5. AI could improve matching, but it will not solve valuation and accountability by itself
Shen’s proposal to use artificial intelligence models to facilitate IP commercialization is especially notable because it responds to a real bottleneck on the demand side. Small and medium-sized enterprises often do have technical needs, but they may struggle to describe them in patent-search language, compare alternative solutions or identify relevant university portfolios. AI tools could reduce search costs by linking patent texts, industrial classifications, supply-chain data, regional industry profiles and enterprise R&D preferences.

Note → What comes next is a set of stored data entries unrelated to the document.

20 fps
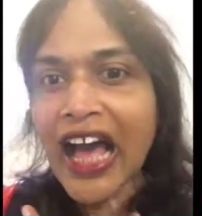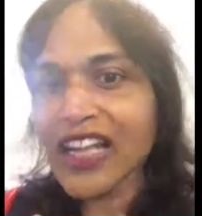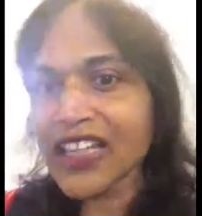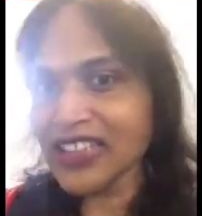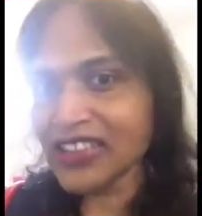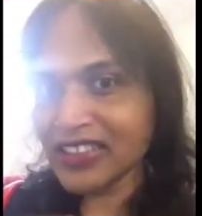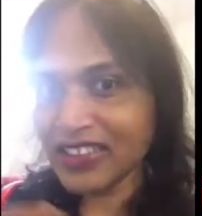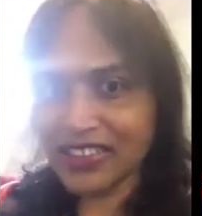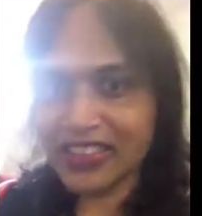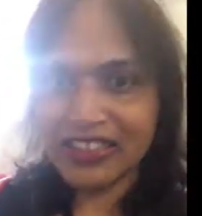
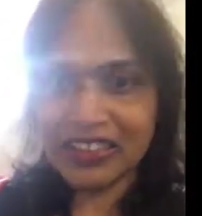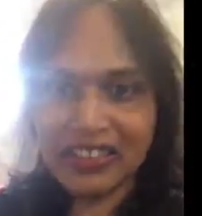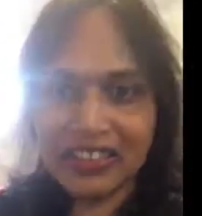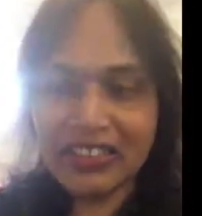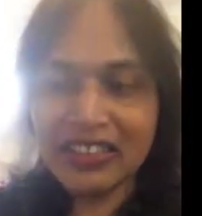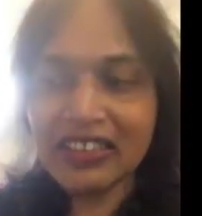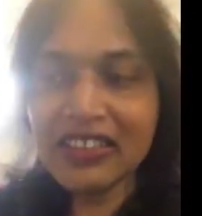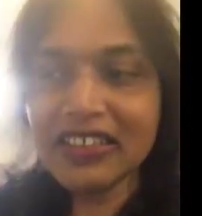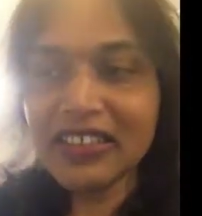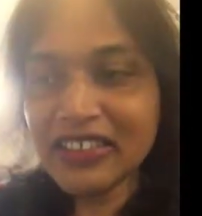just to
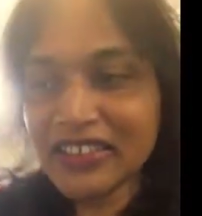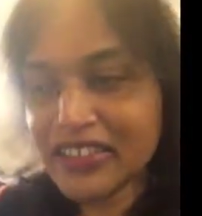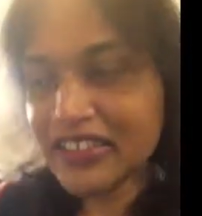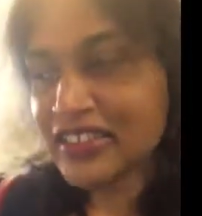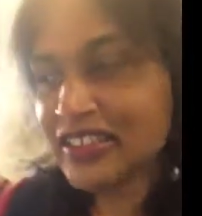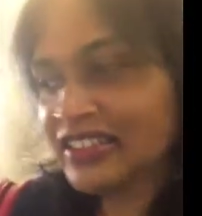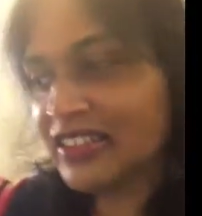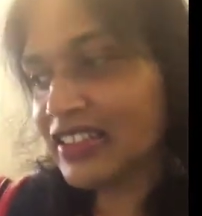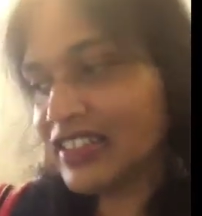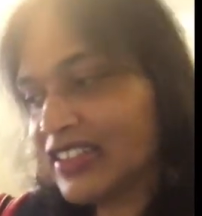
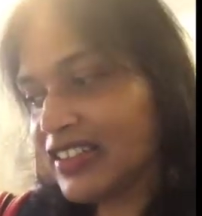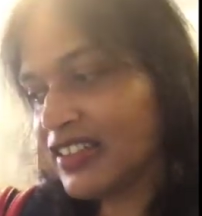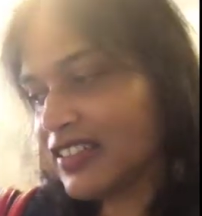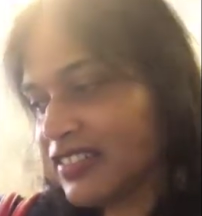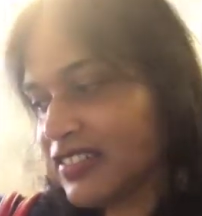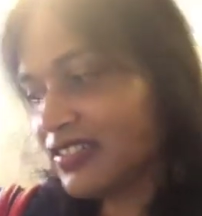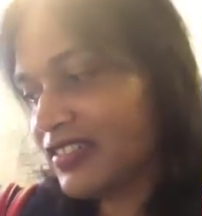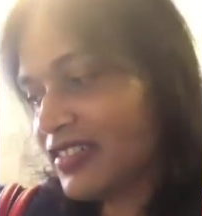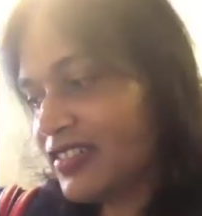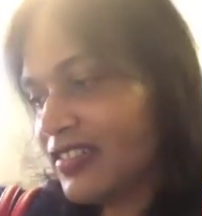get
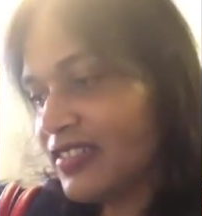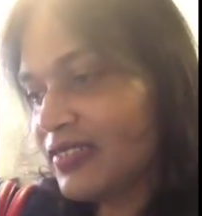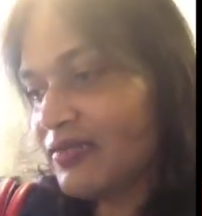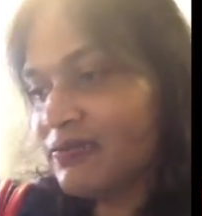this.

Still, AI should be understood as an enabling layer rather than a substitute for institutional judgment. It may help discover opportunities, cluster technology options and surface likely matches, but it cannot on its own settle pricing, confirm enforceability, allocate implementation risk or replace diligence. Its success will depend on whether China can build reliable patent datasets, structured demand labels and auditable human-in-the-loop workflows. If those foundations improve, AI could help turn dormant university patents into a more responsive supply for SMEs. If not, it may simply accelerate noise.
Seen in that light, China’s current patent commercialization agenda is broader than a one-off clean-up of idle assets. It is a test of whether the country can shift from an IP system optimized for accumulation to one optimized for deployment. The answer will shape not only the fate of university patents, but also how far patent-intensive industries can continue contributing to productivity and growth.